I’m sure that there are valid cases where one feature would need multiple
amenity
values.
there is also the possibility that for such features a new tag should be invented.
I’m sure that there are valid cases where one feature would need multiple
amenity
values.
there is also the possibility that for such features a new tag should be invented.
TLDR
amenity_1
is suggested because it used to be quite widely-used, not because of any adopted convention.
I have always considered these write only tags, are you aware of any data consumer who makes use of them?
Based on a quick search of publicly-available code repositories, it doesn’t look like anyone’s parsing the amenity_1
tag. Even though there’s any way to know for certain, you seem to be right in describing it as a “write-only tag”.
Pretty well 24 hours since I tried them & neither is rendering, so I’m guessing the amenity_1 is stopping it from doing so?
Have tried with plain bins to see what happens with them, so we’ll know for sure!
It is rendering fine as a recycling container for me. Have you cleared your browser cache? (Ctrl
+Shift
+R
)
Any number of times, but I’ve always just done ctrl+R? When I’ve just tried ctrl+shift+R, it’s updated! Guess I’ve been doing it wrong for quite a while!
Re-wording @dieterdreist (no offense meant, I hope none taken):
“iD: a newer tool that breaks some rules.” This rhymes (rather nicely) in English.
(Well, at least one rule, the “one element” rule)
I mean, it’s true. Even knowing that plenty of us don’t like this. Oh, well: things are as things are.
At least OSM is a largely polite anarchy, anyway. It’s a street-cred and respect-earned place. Lots of people stand rather tall from building OSM what it is. I’d like to say we bend rules before we break them.
Getting way, way off-topic.
Anyway, glad to see @Fizzie41 and @TwistedSnake pushing buttons and getting results. G’day.

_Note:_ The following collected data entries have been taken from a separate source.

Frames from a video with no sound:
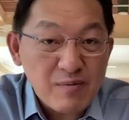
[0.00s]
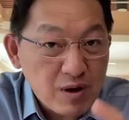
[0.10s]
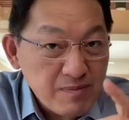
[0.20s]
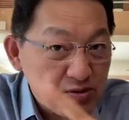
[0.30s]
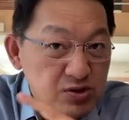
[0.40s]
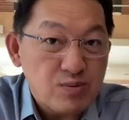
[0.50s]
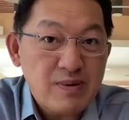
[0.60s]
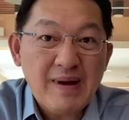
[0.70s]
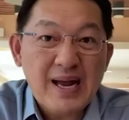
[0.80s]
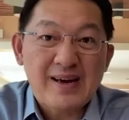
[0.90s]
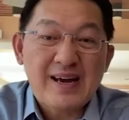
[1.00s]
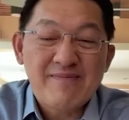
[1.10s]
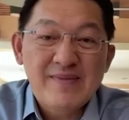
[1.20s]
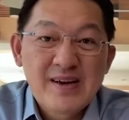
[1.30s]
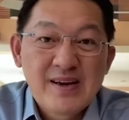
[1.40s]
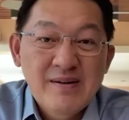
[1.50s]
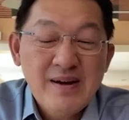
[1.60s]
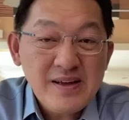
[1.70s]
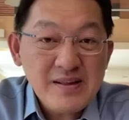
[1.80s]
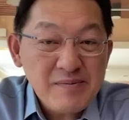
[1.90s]
ทำความเร็วสูงมากๆเลยครับเพ
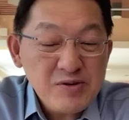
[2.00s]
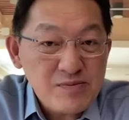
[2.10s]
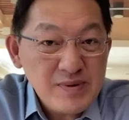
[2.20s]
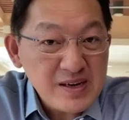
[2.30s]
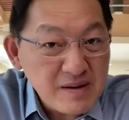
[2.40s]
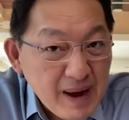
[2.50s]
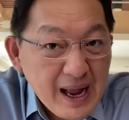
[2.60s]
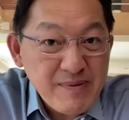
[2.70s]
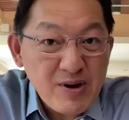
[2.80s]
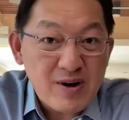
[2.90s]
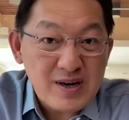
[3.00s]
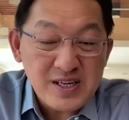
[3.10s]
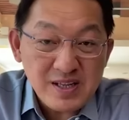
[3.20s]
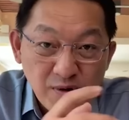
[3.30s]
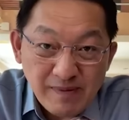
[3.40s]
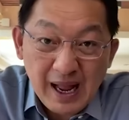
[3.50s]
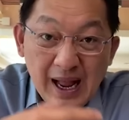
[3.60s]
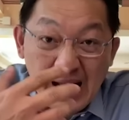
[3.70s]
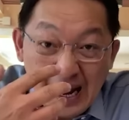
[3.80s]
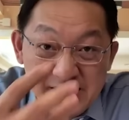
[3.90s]
ราะฉะนั้นท่านผู้ชมยังนึกภาพไม่ออกกับสิ่งที่ผม
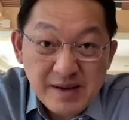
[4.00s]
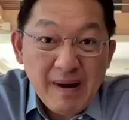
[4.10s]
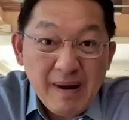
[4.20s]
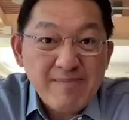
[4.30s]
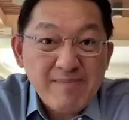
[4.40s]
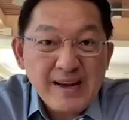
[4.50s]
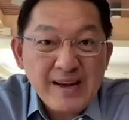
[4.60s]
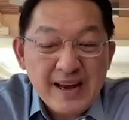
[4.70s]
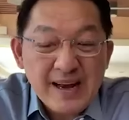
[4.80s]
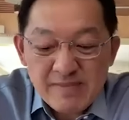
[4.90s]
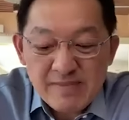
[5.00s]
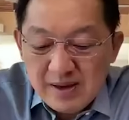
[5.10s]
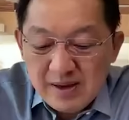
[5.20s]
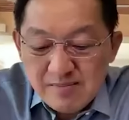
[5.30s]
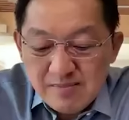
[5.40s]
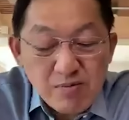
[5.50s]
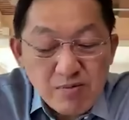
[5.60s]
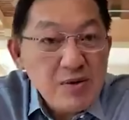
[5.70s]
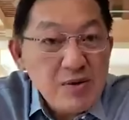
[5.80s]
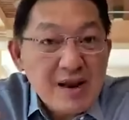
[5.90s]
อธิบายไปเนี่ยนะครับผม
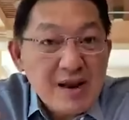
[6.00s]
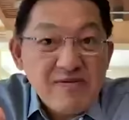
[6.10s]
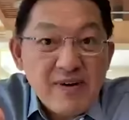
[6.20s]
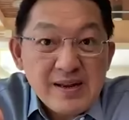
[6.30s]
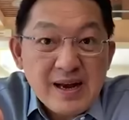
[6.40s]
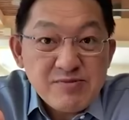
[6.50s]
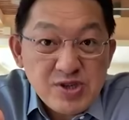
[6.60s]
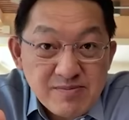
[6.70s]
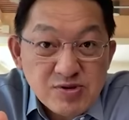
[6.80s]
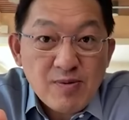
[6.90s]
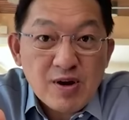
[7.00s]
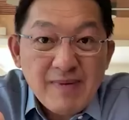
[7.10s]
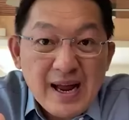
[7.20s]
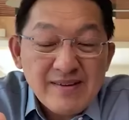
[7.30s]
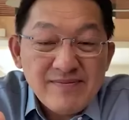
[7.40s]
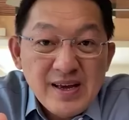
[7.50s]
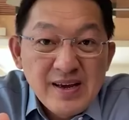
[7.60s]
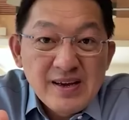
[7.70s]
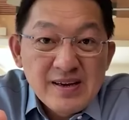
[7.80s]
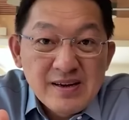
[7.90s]
ก็ไม่รู้ใครเป็นแฟนคลับเจมส์บอนด์บ้าง
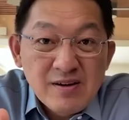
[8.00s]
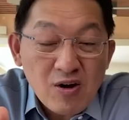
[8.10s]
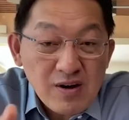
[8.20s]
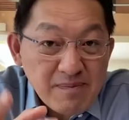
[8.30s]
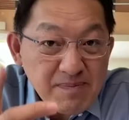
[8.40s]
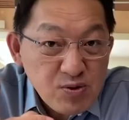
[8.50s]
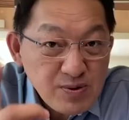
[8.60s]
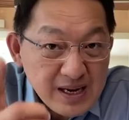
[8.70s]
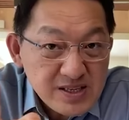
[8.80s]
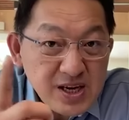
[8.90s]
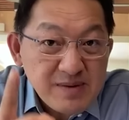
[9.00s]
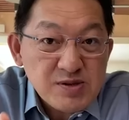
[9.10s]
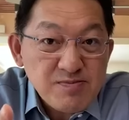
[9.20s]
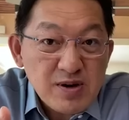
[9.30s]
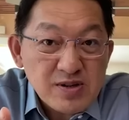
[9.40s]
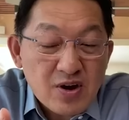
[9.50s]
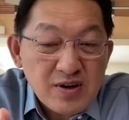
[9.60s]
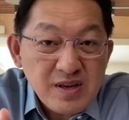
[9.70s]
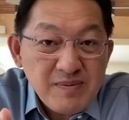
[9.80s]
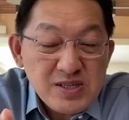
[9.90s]
ลองกลับไปดูหนังเจมส์บอนด์ต
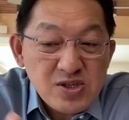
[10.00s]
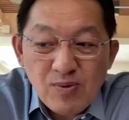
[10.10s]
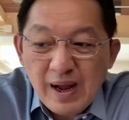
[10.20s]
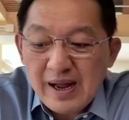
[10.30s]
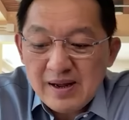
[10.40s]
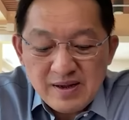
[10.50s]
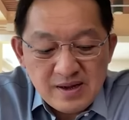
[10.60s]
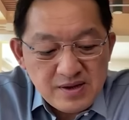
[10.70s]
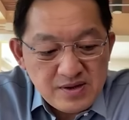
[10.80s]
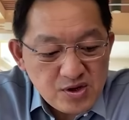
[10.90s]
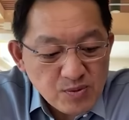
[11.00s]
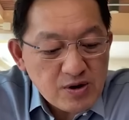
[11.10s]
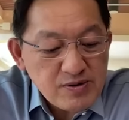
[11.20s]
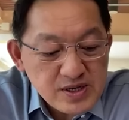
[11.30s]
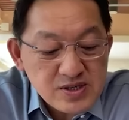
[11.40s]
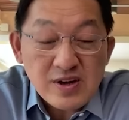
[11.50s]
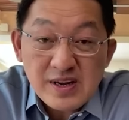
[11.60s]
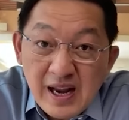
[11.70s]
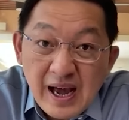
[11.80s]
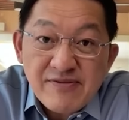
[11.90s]
อนที่มีชื่อว่า The World Is
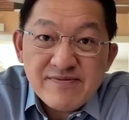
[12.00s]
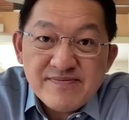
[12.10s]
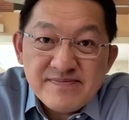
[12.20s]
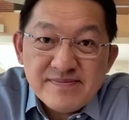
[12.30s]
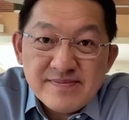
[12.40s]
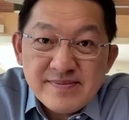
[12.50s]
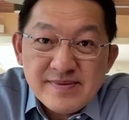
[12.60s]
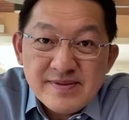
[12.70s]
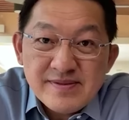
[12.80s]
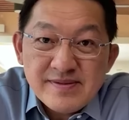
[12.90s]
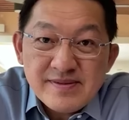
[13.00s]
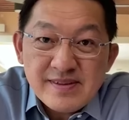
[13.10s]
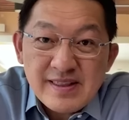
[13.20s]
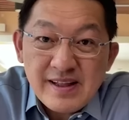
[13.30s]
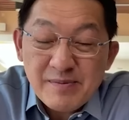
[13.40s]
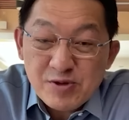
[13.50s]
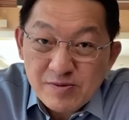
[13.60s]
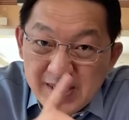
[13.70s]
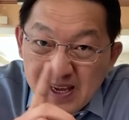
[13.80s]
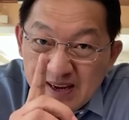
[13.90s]
Not Enough แล้วท่านผู้
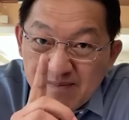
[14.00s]
ชมจะ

Glad to hear it worked! I used to be in the exact same situation as you – only reloading with Ctrl+R and being frustrated by the sporadic updates – before I realised that shift
was all I needed. The differences between browsers don’t help: in Chrome, you can usually get away with just Ctrl+R, but Firefox needs Shift+Ctrl+R or Shift+F5.
I’d recommend Ctrl+F5 though for a forced cache refresh of the viewed area, on Windows ;o)
Thanks, but using a laptop, so trying to F5 may update things, but it also turns the keyboard lighting on & off!
At least one range of Dell laptops has/had that feature - by default you had to also press “fn” to get the relevant function key, unless you turned this “feature” off in the bios…
edit: sloooow typing
Another option, for both Chromium-based browsers and Firefox, is the Shift + Reload button. This does a hard refresh and clears the cache on both. Or, as yet another option, the developer tools, where caching can be disabled altogether.
Hi, going back to the initial question and looking at the wiki page for amenity recycling (https://wiki.openstreetmap.org/wiki/Tag:amenity%3Drecycling), I think that a valid option woul be to use
amenity=recycling + recycling_type=container (or maybe bin, depending on how big the container is) and specifying the type of waste using e.g. recycling:paper=yes + recycling:plastic=yes … and adding recycling:waste=yes.
The tag recycling:waste=yes might be not semantically perfect, given that the waste won’t be really recycled, but it is used around 25000 times (recycling:waste | Keys | OpenStreetMap Taginfo).
It is not a perfect solution for having your waste bin rendered, but another option conforming quite well with OSM standard tagging practice.